Contemporizing Curricula for Success

by: Shane Colter

Faculty members’ dedication to teaching often leads them to continuously revise their curricula to incorporate contemporary technologies and relevant teaching methods. Some seek to prepare their students for professional success by emulating their future work environments in terms of the nature of assignments, equipment utilized, and even the overall class structure. Here are two examples of faculty making such efforts to enhance their students’ learning experience.

Leveraging technology for collaboration


Dr. Matt Gray is an assistant professor of wetland ecology in the department of Forestry, Wildlife and Fisheries. As a participant in the ITC Wireless Instructional Initiatives project, he worked with ITC staff members this past summer to restructure his upper-division Wildlife Habitat Evaluation and Management course, in which students work in groups to develop management plans for a tract of land.

Dr. Gray’s goals for his students, likely shared by most faculty, include reducing procrastination, enhancing writing skills, equalizing individual contributions to group projects, and improving individual comprehension of group plans. He also hoped technology could be used to facilitate learning, information transfer, and grading.

Dr.
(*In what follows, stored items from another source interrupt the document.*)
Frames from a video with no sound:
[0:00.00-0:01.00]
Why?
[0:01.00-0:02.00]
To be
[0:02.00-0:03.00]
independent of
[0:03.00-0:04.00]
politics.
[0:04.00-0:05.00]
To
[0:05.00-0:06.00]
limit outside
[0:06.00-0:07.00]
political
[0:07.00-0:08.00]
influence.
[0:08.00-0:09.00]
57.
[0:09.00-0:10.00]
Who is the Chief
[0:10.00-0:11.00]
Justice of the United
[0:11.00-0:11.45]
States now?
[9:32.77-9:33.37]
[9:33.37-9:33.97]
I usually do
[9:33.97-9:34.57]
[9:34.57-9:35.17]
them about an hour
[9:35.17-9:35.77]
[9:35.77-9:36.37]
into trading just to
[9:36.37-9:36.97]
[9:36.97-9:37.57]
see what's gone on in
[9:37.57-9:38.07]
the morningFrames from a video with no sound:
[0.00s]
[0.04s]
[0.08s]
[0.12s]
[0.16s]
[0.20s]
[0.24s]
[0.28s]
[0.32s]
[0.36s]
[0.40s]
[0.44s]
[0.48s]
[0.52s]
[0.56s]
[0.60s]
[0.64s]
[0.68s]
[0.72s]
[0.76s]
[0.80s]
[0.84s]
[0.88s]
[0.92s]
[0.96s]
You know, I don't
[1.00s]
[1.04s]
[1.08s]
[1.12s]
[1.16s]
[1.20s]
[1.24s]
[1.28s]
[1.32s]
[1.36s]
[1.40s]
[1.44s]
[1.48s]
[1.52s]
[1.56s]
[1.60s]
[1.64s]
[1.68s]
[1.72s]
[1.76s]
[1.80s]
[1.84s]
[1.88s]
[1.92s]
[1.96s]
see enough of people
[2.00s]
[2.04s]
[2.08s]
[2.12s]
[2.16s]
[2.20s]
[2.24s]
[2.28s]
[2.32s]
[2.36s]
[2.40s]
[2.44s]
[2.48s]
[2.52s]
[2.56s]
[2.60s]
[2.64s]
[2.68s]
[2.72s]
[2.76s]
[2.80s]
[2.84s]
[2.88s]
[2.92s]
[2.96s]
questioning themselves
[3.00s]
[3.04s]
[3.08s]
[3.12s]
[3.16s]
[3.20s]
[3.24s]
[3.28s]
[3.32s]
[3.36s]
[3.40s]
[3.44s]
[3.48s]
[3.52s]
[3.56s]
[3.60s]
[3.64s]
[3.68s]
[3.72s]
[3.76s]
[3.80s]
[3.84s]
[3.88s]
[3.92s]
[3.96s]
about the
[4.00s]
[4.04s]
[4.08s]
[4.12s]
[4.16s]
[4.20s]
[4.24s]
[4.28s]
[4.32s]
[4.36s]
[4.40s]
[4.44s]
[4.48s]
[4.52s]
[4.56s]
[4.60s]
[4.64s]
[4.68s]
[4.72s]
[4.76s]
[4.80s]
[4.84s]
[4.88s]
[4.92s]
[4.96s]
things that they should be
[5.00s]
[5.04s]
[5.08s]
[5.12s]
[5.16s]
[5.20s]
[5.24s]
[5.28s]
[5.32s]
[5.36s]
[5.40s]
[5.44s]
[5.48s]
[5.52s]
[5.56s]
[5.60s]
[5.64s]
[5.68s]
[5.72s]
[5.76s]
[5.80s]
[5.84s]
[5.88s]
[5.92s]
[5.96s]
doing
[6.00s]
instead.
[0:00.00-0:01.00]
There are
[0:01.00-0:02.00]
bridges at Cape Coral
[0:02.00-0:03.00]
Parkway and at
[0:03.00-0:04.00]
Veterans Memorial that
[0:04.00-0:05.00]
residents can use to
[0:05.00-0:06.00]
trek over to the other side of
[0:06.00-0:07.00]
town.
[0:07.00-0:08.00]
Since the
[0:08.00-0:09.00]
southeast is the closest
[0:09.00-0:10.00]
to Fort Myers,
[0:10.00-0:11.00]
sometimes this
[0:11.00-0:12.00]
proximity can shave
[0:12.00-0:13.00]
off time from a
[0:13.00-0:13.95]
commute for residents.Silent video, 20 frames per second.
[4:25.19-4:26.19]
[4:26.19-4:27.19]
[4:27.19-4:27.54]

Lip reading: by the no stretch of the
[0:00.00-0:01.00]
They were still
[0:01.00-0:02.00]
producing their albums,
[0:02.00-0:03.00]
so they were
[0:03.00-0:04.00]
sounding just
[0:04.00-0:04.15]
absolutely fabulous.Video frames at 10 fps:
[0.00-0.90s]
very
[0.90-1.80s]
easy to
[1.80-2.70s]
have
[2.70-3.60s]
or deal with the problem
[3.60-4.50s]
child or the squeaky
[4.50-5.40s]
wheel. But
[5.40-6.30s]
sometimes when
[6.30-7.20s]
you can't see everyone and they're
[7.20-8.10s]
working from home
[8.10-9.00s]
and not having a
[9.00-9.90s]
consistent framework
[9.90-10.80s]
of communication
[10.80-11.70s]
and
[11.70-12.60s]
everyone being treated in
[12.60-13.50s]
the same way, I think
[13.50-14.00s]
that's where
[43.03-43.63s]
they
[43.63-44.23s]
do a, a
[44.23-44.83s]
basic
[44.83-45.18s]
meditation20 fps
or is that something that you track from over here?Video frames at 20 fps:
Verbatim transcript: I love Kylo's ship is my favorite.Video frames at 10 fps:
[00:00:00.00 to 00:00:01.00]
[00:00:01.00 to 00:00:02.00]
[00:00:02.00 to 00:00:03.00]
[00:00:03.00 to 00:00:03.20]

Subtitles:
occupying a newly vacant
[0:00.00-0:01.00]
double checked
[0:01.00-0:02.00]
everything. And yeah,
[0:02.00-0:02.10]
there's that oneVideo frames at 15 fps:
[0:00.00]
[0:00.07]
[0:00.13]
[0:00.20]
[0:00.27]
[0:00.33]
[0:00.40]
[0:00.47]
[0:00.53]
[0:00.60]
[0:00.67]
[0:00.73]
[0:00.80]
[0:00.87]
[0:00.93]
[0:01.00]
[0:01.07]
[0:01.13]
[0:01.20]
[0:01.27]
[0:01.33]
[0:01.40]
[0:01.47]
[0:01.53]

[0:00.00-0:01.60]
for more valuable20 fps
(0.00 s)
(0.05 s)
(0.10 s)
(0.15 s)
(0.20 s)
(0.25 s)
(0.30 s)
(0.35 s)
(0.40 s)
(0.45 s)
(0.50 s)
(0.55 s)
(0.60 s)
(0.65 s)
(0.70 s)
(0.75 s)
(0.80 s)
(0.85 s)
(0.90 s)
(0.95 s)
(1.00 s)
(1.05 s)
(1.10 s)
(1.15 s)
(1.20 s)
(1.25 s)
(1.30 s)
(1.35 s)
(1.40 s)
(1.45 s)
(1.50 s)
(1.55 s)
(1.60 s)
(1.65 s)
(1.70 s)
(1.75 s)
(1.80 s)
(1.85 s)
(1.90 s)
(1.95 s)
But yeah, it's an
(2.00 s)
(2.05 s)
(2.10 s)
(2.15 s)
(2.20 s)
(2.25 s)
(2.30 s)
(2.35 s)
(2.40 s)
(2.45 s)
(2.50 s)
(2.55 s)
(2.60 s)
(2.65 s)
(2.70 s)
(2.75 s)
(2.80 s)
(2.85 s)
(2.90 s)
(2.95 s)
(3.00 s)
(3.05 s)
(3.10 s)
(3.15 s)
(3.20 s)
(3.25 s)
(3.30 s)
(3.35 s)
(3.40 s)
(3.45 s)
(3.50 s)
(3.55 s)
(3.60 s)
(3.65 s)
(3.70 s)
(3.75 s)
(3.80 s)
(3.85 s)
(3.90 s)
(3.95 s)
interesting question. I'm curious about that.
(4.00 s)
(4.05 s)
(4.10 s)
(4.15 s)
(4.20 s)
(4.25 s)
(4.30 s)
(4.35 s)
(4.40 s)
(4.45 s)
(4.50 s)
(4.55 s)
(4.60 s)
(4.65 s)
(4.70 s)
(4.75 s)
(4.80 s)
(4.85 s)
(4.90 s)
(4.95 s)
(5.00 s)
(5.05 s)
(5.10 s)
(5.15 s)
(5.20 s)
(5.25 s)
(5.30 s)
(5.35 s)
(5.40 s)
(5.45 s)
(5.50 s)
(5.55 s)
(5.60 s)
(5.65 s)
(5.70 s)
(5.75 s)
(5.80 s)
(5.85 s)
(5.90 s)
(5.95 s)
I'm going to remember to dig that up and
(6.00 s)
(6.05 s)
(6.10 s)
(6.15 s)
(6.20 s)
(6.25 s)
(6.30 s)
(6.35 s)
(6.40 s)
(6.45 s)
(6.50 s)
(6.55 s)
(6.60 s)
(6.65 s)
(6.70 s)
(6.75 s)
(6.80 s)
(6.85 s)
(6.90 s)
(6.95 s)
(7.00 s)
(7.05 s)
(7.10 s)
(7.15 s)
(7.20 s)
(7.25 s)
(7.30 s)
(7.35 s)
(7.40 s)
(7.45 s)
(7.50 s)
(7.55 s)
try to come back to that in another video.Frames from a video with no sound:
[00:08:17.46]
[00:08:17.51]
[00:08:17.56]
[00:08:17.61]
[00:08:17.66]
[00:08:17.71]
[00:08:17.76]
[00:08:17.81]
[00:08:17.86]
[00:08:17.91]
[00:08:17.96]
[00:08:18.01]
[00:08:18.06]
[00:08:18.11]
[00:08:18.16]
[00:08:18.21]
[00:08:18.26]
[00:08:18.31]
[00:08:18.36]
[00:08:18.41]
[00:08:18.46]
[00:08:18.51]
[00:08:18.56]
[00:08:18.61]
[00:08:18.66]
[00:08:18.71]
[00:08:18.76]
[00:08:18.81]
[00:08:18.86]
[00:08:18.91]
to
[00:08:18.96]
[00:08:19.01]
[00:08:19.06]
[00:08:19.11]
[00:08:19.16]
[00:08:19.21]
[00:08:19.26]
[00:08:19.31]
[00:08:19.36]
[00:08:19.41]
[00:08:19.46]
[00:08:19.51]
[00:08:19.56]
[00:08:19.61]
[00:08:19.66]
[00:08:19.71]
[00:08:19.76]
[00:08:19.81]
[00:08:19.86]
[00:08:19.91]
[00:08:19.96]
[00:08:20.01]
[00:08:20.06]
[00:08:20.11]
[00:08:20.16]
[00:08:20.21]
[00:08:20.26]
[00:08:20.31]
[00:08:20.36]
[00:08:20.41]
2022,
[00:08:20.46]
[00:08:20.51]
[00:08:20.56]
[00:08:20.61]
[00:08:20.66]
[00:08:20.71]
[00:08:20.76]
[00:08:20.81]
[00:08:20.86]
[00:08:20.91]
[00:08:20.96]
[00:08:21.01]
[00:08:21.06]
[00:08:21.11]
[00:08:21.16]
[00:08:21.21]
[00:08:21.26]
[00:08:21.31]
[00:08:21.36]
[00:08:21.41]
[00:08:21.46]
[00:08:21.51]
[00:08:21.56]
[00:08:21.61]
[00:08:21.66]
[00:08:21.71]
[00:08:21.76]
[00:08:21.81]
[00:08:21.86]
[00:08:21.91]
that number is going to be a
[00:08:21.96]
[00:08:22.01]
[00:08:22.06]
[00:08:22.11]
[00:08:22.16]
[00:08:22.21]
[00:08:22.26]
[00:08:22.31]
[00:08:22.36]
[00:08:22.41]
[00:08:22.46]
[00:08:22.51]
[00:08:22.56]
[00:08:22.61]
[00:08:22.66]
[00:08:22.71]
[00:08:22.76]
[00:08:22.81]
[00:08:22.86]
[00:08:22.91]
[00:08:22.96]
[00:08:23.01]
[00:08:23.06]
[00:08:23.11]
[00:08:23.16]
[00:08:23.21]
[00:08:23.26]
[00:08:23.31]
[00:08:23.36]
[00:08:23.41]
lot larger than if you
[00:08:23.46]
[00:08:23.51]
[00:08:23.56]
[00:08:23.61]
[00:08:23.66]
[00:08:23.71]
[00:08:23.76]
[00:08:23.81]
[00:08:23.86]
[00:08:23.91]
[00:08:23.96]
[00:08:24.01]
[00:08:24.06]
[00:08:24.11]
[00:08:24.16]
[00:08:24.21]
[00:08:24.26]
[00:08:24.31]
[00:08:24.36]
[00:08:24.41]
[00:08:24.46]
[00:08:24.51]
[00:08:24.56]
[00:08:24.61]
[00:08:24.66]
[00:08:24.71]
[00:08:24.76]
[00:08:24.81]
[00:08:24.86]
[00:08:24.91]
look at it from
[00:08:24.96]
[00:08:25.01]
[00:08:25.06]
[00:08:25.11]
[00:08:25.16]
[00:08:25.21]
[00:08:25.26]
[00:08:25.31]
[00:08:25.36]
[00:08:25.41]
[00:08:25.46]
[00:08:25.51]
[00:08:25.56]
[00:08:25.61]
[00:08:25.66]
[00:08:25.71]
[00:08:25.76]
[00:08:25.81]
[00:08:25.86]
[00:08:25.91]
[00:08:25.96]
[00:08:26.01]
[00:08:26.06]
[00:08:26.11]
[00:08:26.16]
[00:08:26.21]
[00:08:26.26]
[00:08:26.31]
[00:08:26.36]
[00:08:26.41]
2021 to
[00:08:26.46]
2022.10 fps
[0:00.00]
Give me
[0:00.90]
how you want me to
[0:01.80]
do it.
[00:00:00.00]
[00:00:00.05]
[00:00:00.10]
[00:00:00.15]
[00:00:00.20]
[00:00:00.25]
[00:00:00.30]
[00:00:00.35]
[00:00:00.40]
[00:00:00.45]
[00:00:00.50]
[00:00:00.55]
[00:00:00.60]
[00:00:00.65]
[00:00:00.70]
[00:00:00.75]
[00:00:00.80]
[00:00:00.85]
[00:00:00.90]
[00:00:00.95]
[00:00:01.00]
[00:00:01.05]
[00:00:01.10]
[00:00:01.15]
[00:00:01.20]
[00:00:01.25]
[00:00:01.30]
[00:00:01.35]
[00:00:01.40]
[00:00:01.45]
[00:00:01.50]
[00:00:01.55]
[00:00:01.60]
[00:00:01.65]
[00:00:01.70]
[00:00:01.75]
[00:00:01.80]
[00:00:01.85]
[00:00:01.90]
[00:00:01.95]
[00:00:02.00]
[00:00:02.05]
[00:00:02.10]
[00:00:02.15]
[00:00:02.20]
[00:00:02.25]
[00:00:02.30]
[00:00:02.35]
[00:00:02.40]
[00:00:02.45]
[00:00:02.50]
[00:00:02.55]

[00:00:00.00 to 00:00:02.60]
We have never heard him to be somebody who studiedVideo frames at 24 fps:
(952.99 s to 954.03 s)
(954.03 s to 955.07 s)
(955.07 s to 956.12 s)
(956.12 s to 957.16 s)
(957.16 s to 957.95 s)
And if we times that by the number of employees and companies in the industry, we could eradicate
Gray decided to make the process for drafting group plans more ostensible, and hence reviewable, by providing a detailed schedule of deliverables and incorporating electronic journaling to record progress. He used Online@UT’s collaboration features, such as Journal LX and discussion boards, to allow students to share documents, conduct peer reviews of group plans, and post questions.

Online@UT also provided the infra-structure to organize individual and group deliverables, and to ensure students were making steady progress on their final team projects. His students were even able to use combination GPS / PDA units to share project data among team members and with the instructor while still in the field.

According to Dr. Gray, this combination of collaborative instructional design and relevant technology incorporation led to an observable increase in student interest and productivity over last year’s course. “Our students are receiving exposure to cutting-edge technology and science, and will be the top graduates in our state, if not the Southeast!”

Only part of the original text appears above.